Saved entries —
□ □ □ □ □
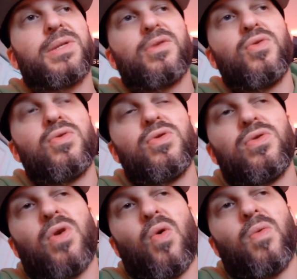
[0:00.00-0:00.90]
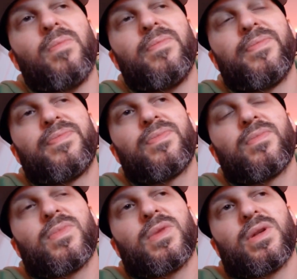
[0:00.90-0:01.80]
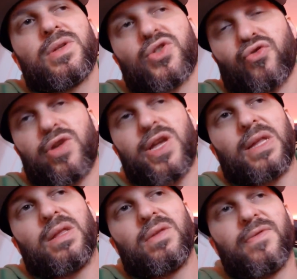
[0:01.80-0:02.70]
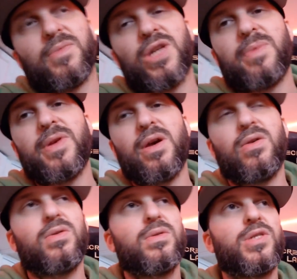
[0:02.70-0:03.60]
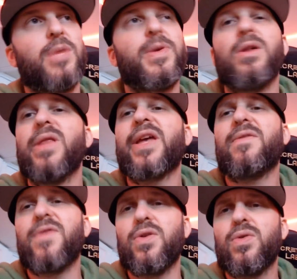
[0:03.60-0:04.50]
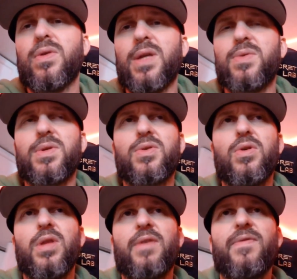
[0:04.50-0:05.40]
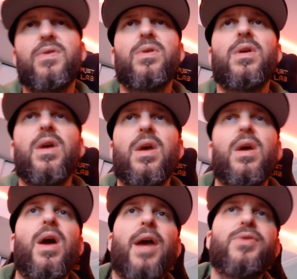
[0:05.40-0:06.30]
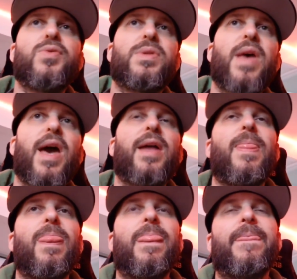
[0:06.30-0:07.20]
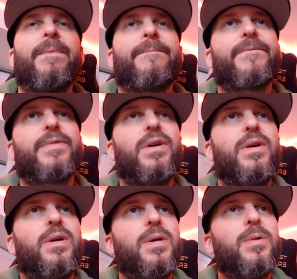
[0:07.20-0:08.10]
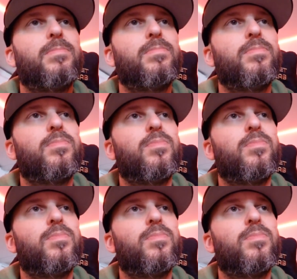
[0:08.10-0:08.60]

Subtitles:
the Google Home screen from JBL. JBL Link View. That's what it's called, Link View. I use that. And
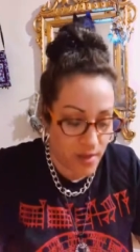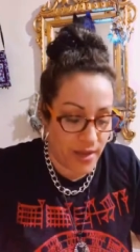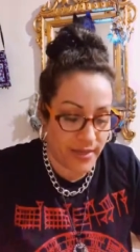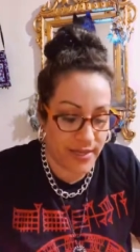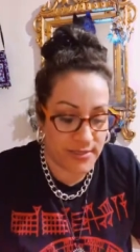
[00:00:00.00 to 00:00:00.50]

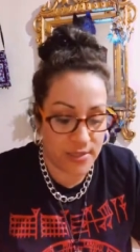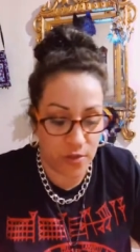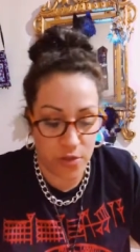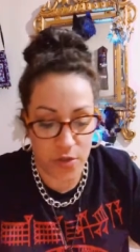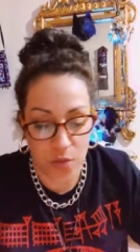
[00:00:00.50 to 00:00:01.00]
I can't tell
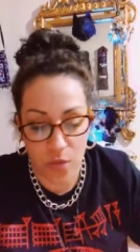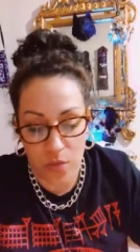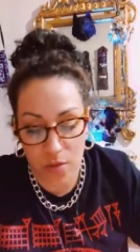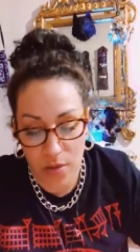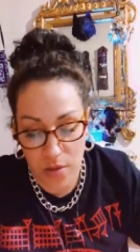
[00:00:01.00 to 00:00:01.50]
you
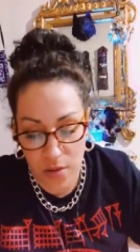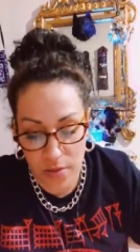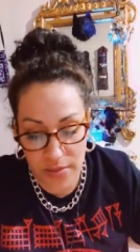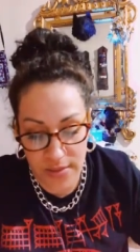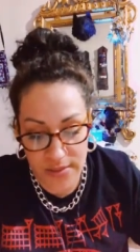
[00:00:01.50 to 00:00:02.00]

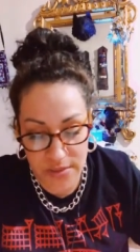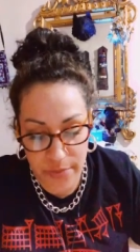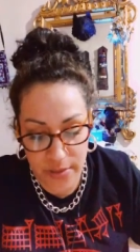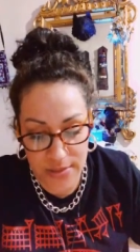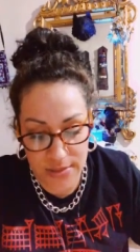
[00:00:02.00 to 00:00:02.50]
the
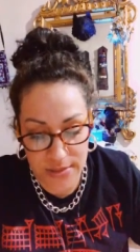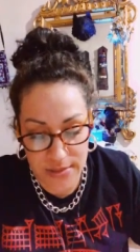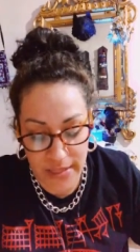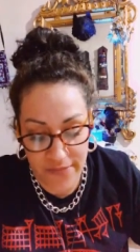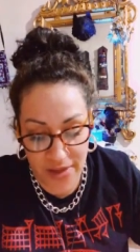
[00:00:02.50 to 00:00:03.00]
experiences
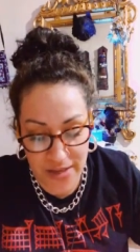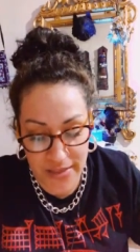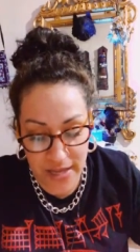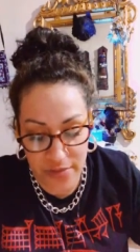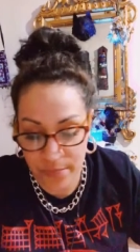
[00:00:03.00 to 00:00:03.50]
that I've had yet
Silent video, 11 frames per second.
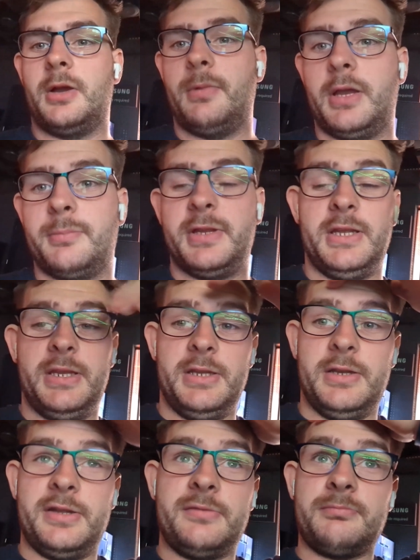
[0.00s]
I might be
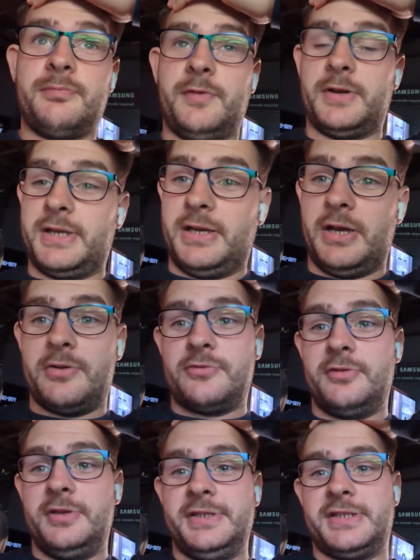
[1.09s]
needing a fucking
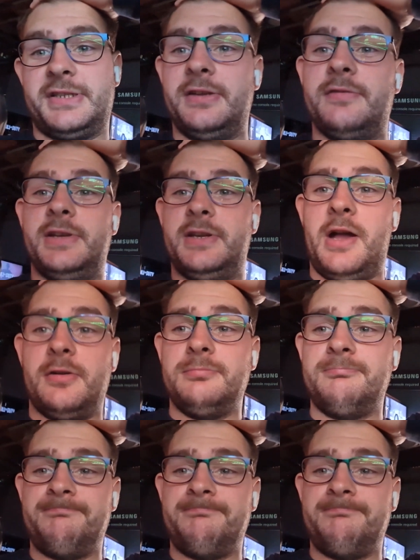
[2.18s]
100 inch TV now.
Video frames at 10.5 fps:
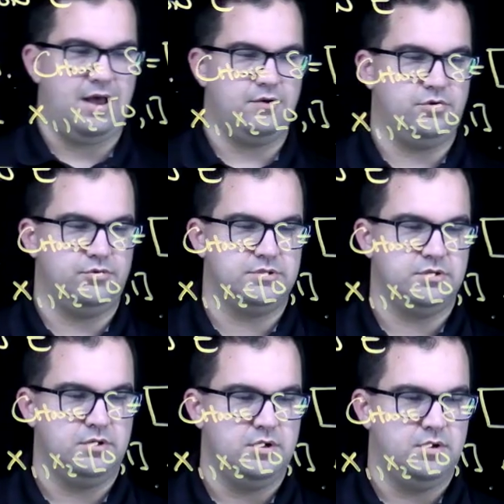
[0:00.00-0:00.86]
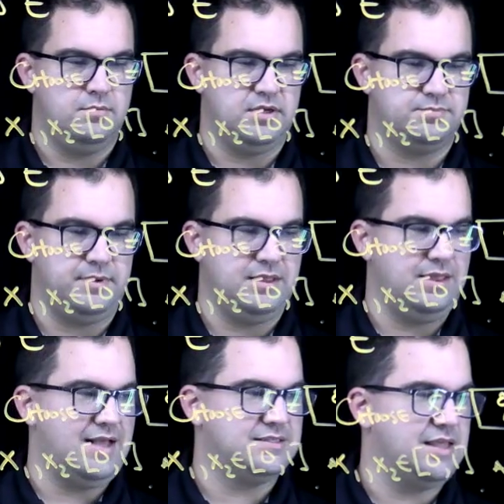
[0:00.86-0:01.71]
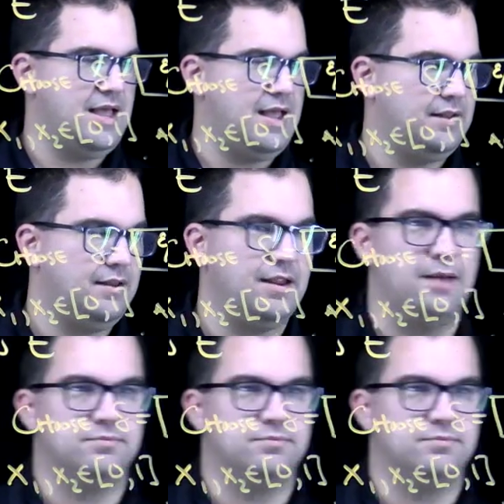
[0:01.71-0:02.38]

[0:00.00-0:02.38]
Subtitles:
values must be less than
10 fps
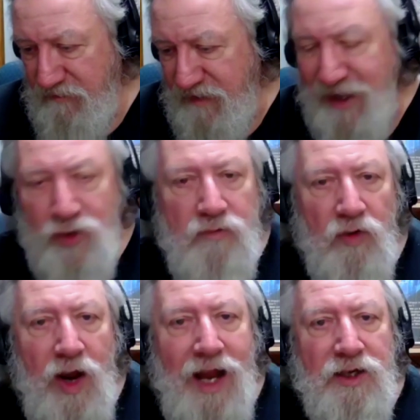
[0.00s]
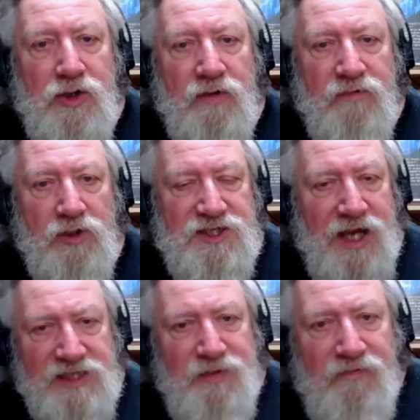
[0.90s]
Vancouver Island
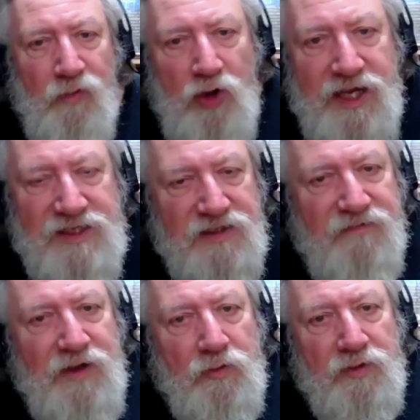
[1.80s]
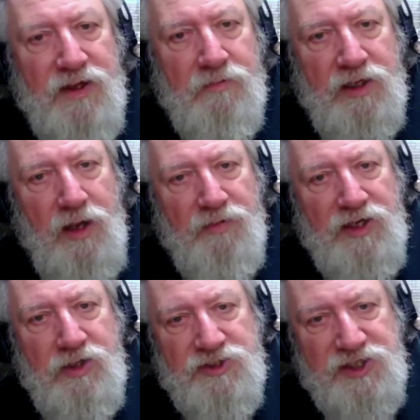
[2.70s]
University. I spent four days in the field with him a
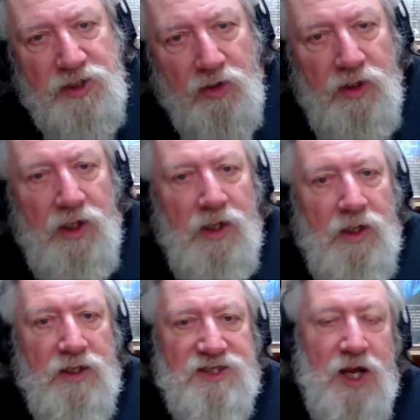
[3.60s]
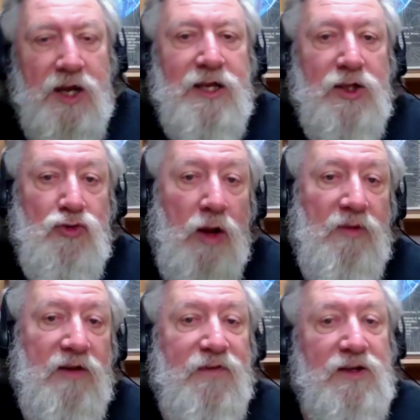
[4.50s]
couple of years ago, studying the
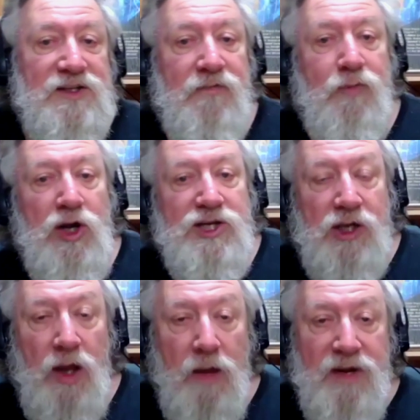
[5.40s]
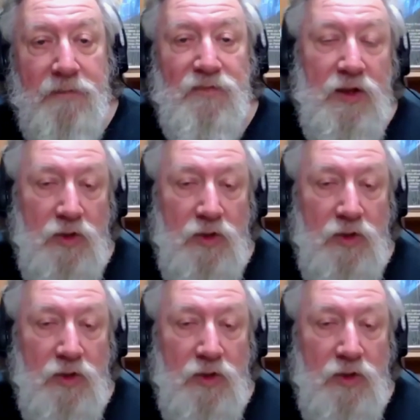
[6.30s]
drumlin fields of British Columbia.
□ □ □ □ □
What you have to do — Set down the entries above exactly, and keep every picture out of your copy.

Solution to the problem —
[0:00.00-0:00.90]
[0:00.90-0:01.80]
[0:01.80-0:02.70]
[0:02.70-0:03.60]
[0:03.60-0:04.50]
[0:04.50-0:05.40]
[0:05.40-0:06.30]
[0:06.30-0:07.20]
[0:07.20-0:08.10]
[0:08.10-0:08.60]

Subtitles:
the Google Home screen from JBL. JBL Link View. That's what it's called, Link View. I use that. And
[00:00:00.00 to 00:00:00.50]

[00:00:00.50 to 00:00:01.00]
I can't tell
[00:00:01.00 to 00:00:01.50]
you
[00:00:01.50 to 00:00:02.00]

[00:00:02.00 to 00:00:02.50]
the
[00:00:02.50 to 00:00:03.00]
experiences
[00:00:03.00 to 00:00:03.50]
that I've had yet
Silent video, 11 frames per second.
[0.00s]
I might be
[1.09s]
needing a fucking
[2.18s]
100 inch TV now.
Video frames at 10.5 fps:
[0:00.00-0:00.86]
[0:00.86-0:01.71]
[0:01.71-0:02.38]

[0:00.00-0:02.38]
Subtitles:
values must be less than
10 fps
[0.00s]
[0.90s]
Vancouver Island
[1.80s]
[2.70s]
University. I spent four days in the field with him a
[3.60s]
[4.50s]
couple of years ago, studying the
[5.40s]
[6.30s]
drumlin fields of British Columbia.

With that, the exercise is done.